也就是说,关心、惦念、暧.昧、拥抱、接吻,全都做过了。
我忍不住干呕了一声,呕得嗓子眼儿跟着发痛。
“玖儿,你怎么了?生病了吗?”他好像站了起来,握住了我的手臂。
“别碰我!恶心!”我用力甩开他,爬到床里,盘腿坐着。
“玖儿——”他忽然大叫了一声,“莲娜好歹也做过的我女人,难道我真的要绝情地对她不闻不问吗?”
这句话,于我而言,犹如万箭穿心!
“吾战,你放心,我不会再阻拦你去关心照顾你曾经的女人!你我之间,就到此为止!”念在他曾经对我那么好的份儿上,真的,我拼命克制着心里的脏话和狠话。
可是,这个男人竟然不识好歹,反而变本加厉地诡辩。
“玖儿,你太小了,真的!你的年纪,你的眼界,包括你的想法,都太小了!男人和女人之间,即便分了手,也还可以做朋友的,感情上堪比亲人,甚至胜过亲人。”
这么一席话,引爆了我的怒点!
“吾战,我年纪小,我眼界窄,我想法狭隘,那你为什么还要追求我、娶我呢?分了手还能做朋友,感情甚至比亲人还要好?你把不要脸的藕断丝连形容得如此清新,还真是让我刮目相看……”
他打断了我,“玖儿,无论怎样,我都是爱你的。正因为爱你,所以我才可以毫无原则地宠你、疼你,不管你做得是否正确,我都要维护你的利益。只要是你想要的,我想尽办法让你得到。

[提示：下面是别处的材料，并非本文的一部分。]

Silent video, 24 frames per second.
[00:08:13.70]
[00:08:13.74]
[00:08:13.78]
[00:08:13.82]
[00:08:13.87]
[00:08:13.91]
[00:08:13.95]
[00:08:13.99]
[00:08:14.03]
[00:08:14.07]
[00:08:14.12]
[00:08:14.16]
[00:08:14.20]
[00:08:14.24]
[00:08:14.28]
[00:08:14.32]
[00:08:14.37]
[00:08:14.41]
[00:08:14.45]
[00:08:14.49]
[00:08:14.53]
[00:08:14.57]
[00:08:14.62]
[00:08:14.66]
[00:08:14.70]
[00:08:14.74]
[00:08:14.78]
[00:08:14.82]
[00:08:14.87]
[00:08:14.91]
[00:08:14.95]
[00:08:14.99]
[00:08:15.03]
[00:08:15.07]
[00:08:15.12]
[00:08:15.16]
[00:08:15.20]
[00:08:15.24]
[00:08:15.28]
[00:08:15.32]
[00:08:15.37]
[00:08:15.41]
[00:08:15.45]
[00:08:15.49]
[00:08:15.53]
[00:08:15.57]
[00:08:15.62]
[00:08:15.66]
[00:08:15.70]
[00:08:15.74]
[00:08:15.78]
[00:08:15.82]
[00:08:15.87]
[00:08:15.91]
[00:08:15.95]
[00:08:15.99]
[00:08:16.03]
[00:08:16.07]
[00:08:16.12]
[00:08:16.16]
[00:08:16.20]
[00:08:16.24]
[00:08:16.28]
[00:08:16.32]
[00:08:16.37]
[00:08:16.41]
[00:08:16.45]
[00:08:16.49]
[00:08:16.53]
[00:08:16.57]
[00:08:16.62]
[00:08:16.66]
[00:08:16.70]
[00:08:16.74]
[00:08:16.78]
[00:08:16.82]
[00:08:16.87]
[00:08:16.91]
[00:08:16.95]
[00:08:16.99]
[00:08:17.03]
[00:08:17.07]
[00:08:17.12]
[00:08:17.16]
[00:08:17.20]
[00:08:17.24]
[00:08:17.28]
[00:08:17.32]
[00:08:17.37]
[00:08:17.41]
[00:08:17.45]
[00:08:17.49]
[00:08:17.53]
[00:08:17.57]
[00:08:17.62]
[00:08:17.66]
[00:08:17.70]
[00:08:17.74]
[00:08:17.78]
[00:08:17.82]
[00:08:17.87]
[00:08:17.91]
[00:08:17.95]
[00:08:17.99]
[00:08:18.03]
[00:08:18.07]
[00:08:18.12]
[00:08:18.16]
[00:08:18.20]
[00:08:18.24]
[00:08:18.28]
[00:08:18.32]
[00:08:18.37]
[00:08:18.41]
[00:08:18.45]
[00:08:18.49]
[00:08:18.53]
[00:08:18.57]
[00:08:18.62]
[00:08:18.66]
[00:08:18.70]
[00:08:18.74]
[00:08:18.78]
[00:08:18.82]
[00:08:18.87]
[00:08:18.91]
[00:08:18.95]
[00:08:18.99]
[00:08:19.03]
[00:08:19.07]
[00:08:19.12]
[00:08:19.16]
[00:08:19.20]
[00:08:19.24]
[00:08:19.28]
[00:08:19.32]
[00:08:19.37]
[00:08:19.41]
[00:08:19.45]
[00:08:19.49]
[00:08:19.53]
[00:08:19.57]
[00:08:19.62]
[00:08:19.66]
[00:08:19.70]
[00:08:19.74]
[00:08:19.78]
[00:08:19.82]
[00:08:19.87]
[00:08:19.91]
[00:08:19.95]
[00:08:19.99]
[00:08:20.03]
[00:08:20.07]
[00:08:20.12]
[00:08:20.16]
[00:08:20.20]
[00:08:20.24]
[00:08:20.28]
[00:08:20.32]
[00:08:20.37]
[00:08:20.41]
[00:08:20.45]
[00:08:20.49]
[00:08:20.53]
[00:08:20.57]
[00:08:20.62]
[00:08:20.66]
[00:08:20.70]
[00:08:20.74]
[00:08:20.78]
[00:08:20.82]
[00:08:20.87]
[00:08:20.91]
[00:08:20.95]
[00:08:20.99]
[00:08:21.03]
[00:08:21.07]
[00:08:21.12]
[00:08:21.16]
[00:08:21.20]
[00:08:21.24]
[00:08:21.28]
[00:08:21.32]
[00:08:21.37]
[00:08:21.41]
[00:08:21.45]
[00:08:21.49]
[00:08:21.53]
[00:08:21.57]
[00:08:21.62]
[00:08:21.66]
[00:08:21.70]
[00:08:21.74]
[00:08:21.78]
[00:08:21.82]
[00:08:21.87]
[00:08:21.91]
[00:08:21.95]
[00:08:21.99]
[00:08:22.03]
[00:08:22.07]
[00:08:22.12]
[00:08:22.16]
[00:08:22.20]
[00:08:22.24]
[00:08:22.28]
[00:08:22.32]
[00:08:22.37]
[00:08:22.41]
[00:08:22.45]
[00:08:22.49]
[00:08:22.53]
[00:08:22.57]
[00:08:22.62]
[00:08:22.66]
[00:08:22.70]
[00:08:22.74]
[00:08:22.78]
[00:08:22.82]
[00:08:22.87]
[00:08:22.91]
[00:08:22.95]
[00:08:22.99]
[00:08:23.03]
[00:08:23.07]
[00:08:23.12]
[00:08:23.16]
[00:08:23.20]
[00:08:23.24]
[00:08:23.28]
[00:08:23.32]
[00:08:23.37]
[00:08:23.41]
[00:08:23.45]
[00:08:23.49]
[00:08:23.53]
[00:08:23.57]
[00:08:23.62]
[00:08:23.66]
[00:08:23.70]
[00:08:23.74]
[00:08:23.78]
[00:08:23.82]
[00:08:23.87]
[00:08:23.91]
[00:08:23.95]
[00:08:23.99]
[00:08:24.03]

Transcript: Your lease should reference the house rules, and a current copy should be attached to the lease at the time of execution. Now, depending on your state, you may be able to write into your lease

这份爱已经比我给莲娜的关心高出许多了,难道你还不满足吗?”
什么?
拿我跟他的前前前前……任做比较?
还认为我得到了偏多的关心?
尼玛,这都是些什么鬼道理啊!
当了那么多年律师,他就是用这样的三观去为人辩护的吗?
“吾战,你知道‘唯一’这个词是什么意思吗?”我真的快要被气傻了,竟然还想跟他讲道理。

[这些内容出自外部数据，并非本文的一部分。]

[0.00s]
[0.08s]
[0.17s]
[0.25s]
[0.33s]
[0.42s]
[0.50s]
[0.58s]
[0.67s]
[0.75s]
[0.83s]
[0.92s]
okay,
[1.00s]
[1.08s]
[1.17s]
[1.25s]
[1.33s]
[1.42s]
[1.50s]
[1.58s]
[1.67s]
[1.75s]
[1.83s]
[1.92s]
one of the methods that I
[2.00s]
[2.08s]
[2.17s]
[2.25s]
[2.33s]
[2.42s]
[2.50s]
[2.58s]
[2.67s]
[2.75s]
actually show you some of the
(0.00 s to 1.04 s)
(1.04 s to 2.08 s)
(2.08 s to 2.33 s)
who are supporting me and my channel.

“玖儿,你就是我的唯一!”坚定的口吻,由不得人不信似的。
这真是,三观不同,水火难容。
我无奈地抬手扶额,“算了,什么都不要说了。我们之间,结束了。”
说完,从口袋里摸出早就摘下来的戒指,随手丢在床上。
“玖儿,你非要做得这么绝吗?”他的声音忽然变得很……严肃?
或许,他在法庭上用的就是这种很能震慑人的口吻。
见我不作声,他又冷冷地加了一句。
“玖儿,你以为我们之间的关系就这么简单吗?”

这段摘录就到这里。